Businesses receive client data from multiple digital channels including mobile apps, search engines, emails, messaging and digital media. All this data, arriving from multiple channels, results in a huge repository of business data. When used wisely, this data can prove to be an asset for an organization, otherwise a burdensome mass.
What is Data Cleansing?
Data cleansing has emerged as a vital technique of data improvement in recent times. It is a data preparation activity where large volumes of data is sanitized using data cleansing tools and methodologies. The data cleansing process generally includes formatting, classification, merging & sorting, correction, insertion, modification, and replacement, of data. The aim and objective of data cleansing is to ensure that data is free from any kind of errors, omissions, duplicate and irrelevant information, inconsistencies, and incompletions. Data cleansing is considered a prerequisite for the process of data analysis.
Benefits Offered By Data Cleansing To Modern Businesses:
- It strengthens customer acquisition efforts. Data cleansing ensures the accuracy of data that results in streamlined marketing efforts, better customer engagement and successful campaigns.
- It facilitates effective decision making. Data cleansing, when performed correctly, improves the quality of data. High-quality data results in effective analysis, which further leads to effective decision making.

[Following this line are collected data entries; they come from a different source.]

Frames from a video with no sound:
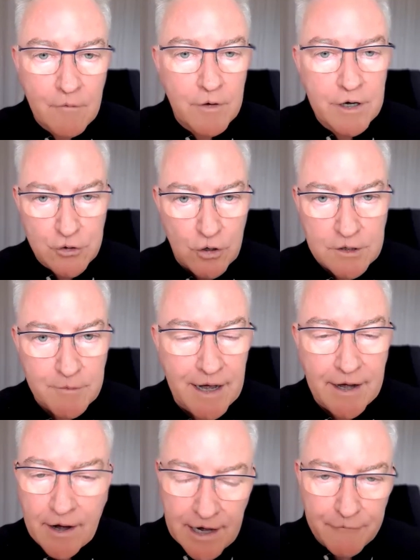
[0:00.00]
we talked about,
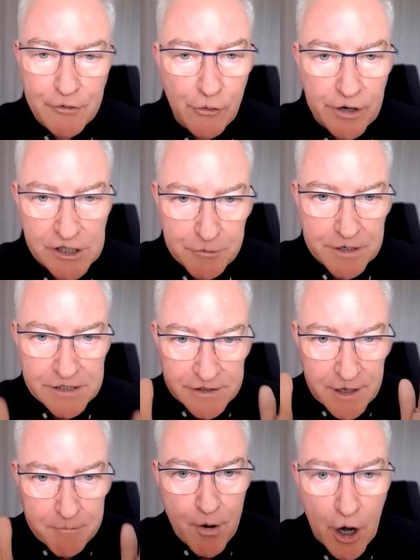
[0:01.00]
and I love your expression,
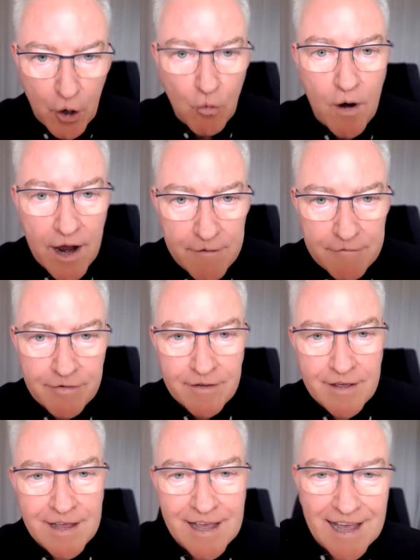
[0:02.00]
the microwave
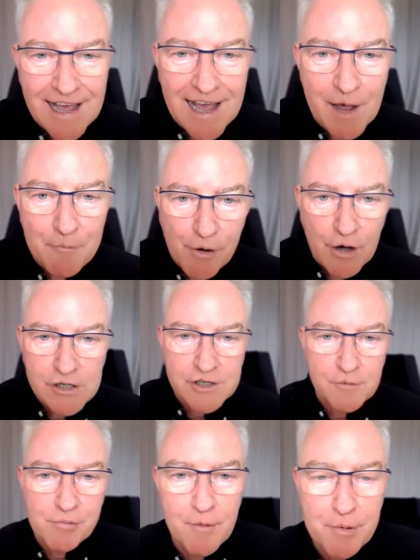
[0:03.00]
approach
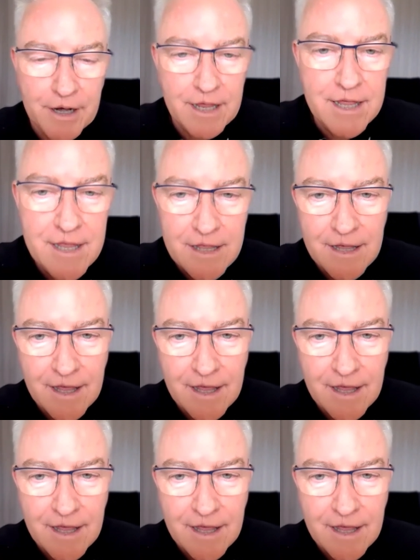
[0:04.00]
to property,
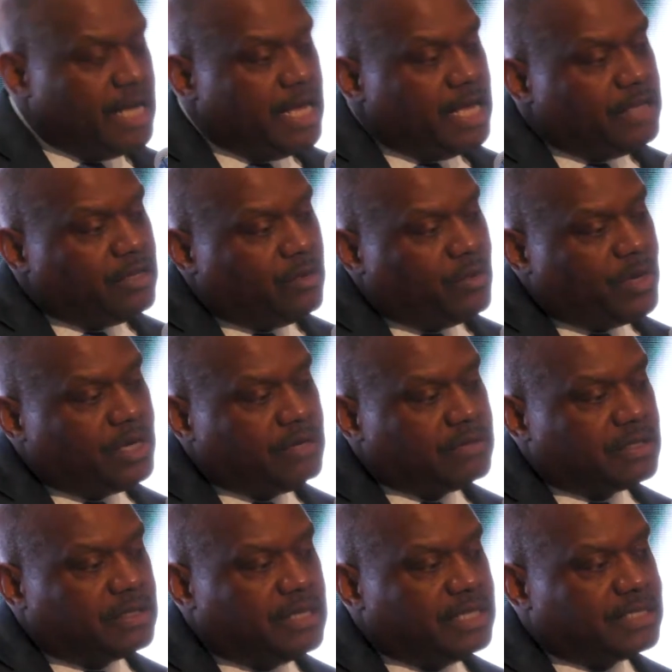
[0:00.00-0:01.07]
One of the
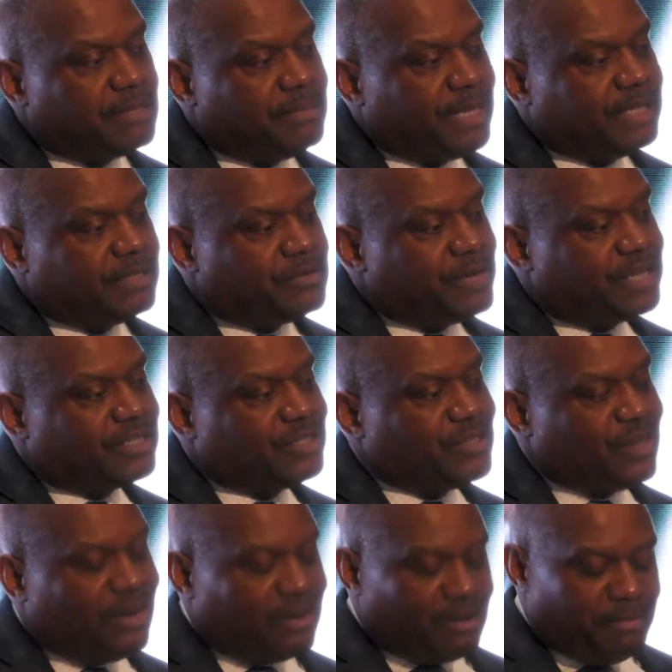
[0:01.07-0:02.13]
things that my director
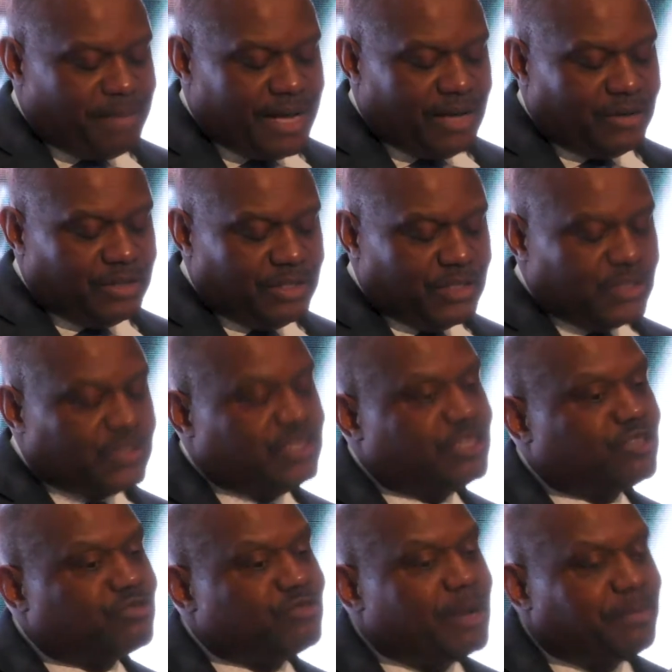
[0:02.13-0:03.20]
talked about is
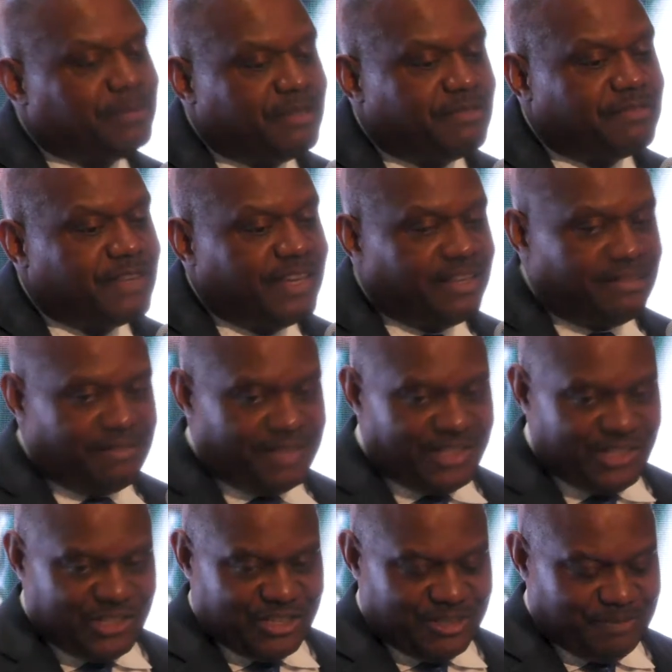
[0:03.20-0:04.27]
disruptive
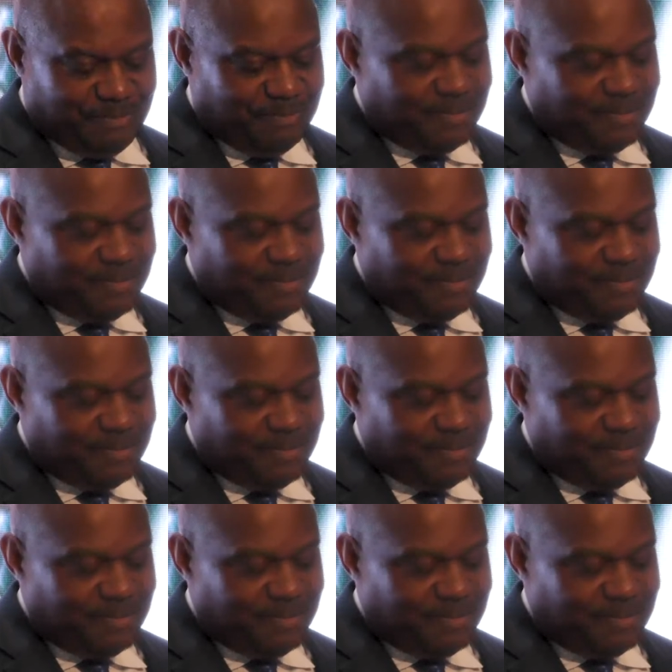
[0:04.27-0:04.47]
innovation.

- It streamlines business processes. Data cleansing, combined with effective data analysis, helps in identifying the gaps in various business processes and streamlines business processes.
- It boosts staff productivity. By virtue of data cleansing, your sales and marketing team will have quality client data at their disposal. This naturally boosts their efforts and results in high productivity.
- It helps in increasing the revenue. Data cleansing prevents wasteful expenditure on managing duplicate or irrelevant data. It also increases revenue by improving your business’s response rate.
Key Steps in Data Cleansing Process
There are four key steps involved in the data cleansing process. They are:
- Remove unwanted data – In any given data set, unwanted data or information is a group of entries that are either duplicate or irrelevant. Duplicate information, and irrelevant information includes the entries that are out of context in a particular data set.
- Fix structural errors – Structural errors include inconsistent capitalization, typos, mislabeled classes, and other associated mistakes in data. These errors need to be fixed before moving ahead.
- Filter the data of unwanted outliers – It is important to note that not all outliers are unwanted, but some are for sure. Your task is to identify legitimate outliers and get rid of them.
- Deal with missing data – You need to find the missing blocks to complete a picture. Same is the case here. You can’t ignore missing information because this may adversely affect the end result of your analysis. Moreover, most analytics algorithms don’t accept data sets with missing values.
Final Words
Data cleansing is a vital business process and a precondition for effective data analysis. The quality of your business data determines the effectiveness of the results found in data analysis. Proper data cleaning can make or break your project. It is wise to take the services of a reliable data cleansing services provider, especially B2B data cleansing services, to obtain business advantage from the client data available with you. The money you invest in obtaining data cleansing solutions is an investment and not expenditure, as it yields good returns multiple times.